RECORDS ::
------------------------------------------------------------------------

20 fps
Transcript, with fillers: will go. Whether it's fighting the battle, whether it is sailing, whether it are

------------------------------------------------------------------------

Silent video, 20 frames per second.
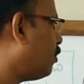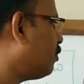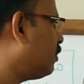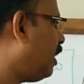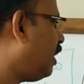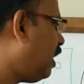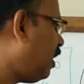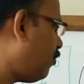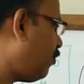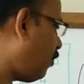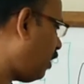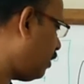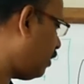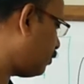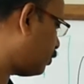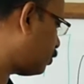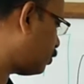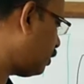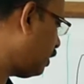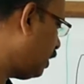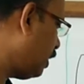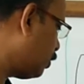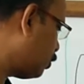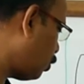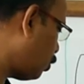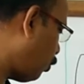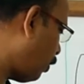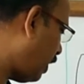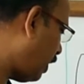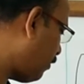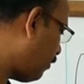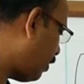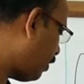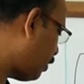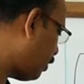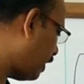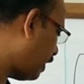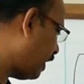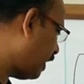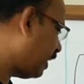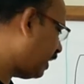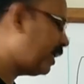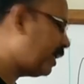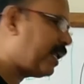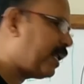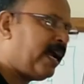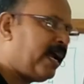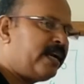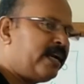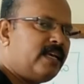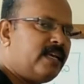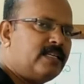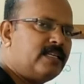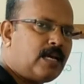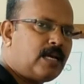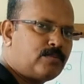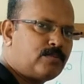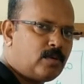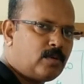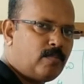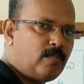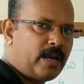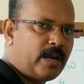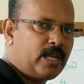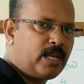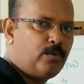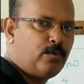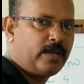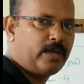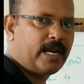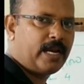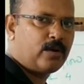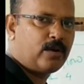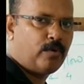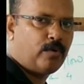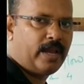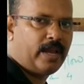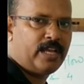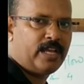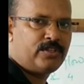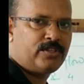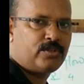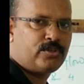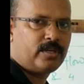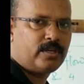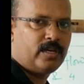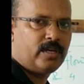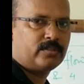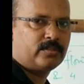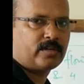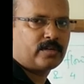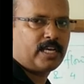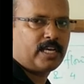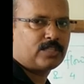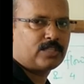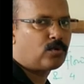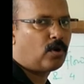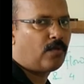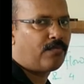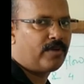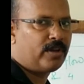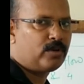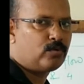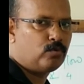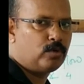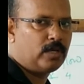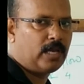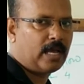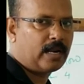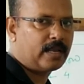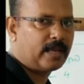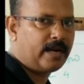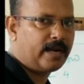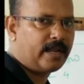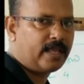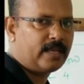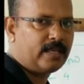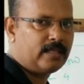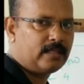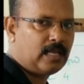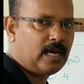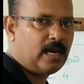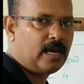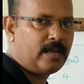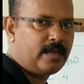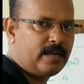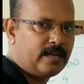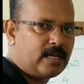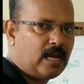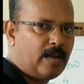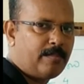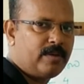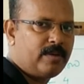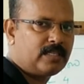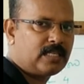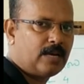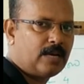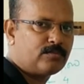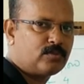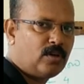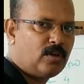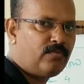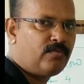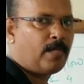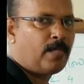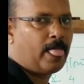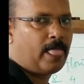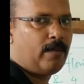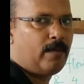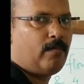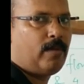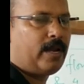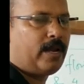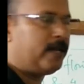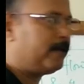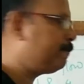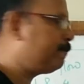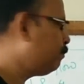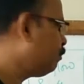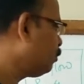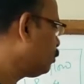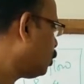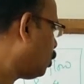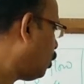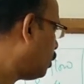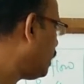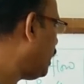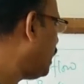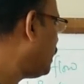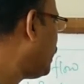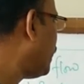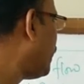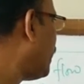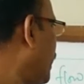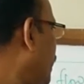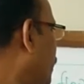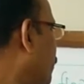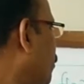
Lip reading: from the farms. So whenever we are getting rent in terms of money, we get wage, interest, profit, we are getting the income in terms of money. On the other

------------------------------------------------------------------------

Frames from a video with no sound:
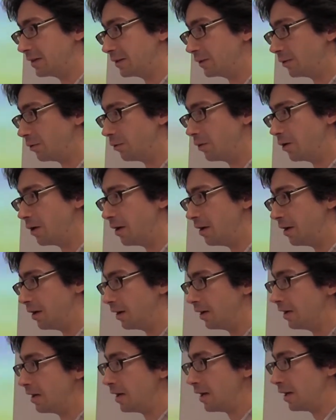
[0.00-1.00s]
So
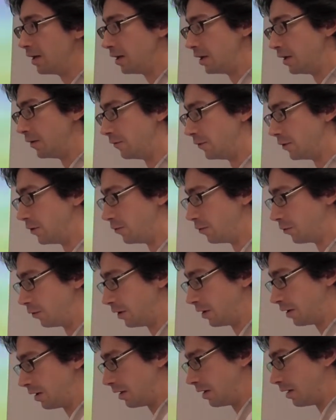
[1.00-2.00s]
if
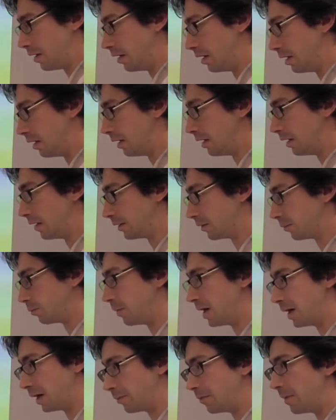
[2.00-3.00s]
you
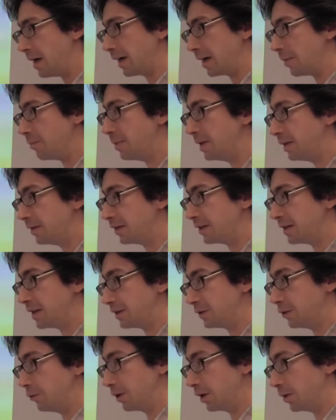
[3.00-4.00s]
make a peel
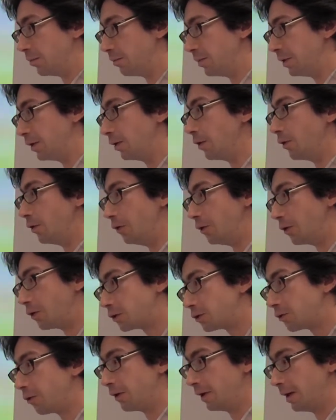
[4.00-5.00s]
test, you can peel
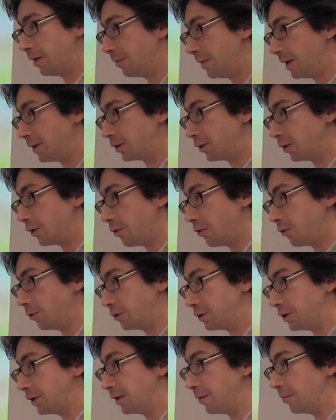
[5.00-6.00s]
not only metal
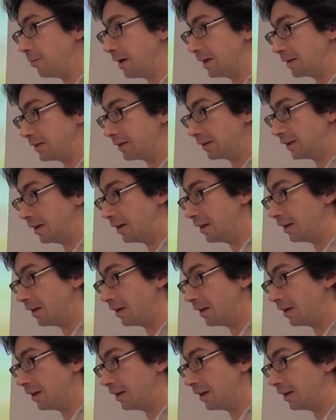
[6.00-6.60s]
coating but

------------------------------------------------------------------------

DIRECTIONS ::
List every line above that holds the word "from".

ANSWER TO THIS PROBLEM ::
Lip reading: from the farms. So whenever we are getting rent in terms of money, we get wage, interest, profit, we are getting the income in terms of money. On the other
Frames from a video with no sound:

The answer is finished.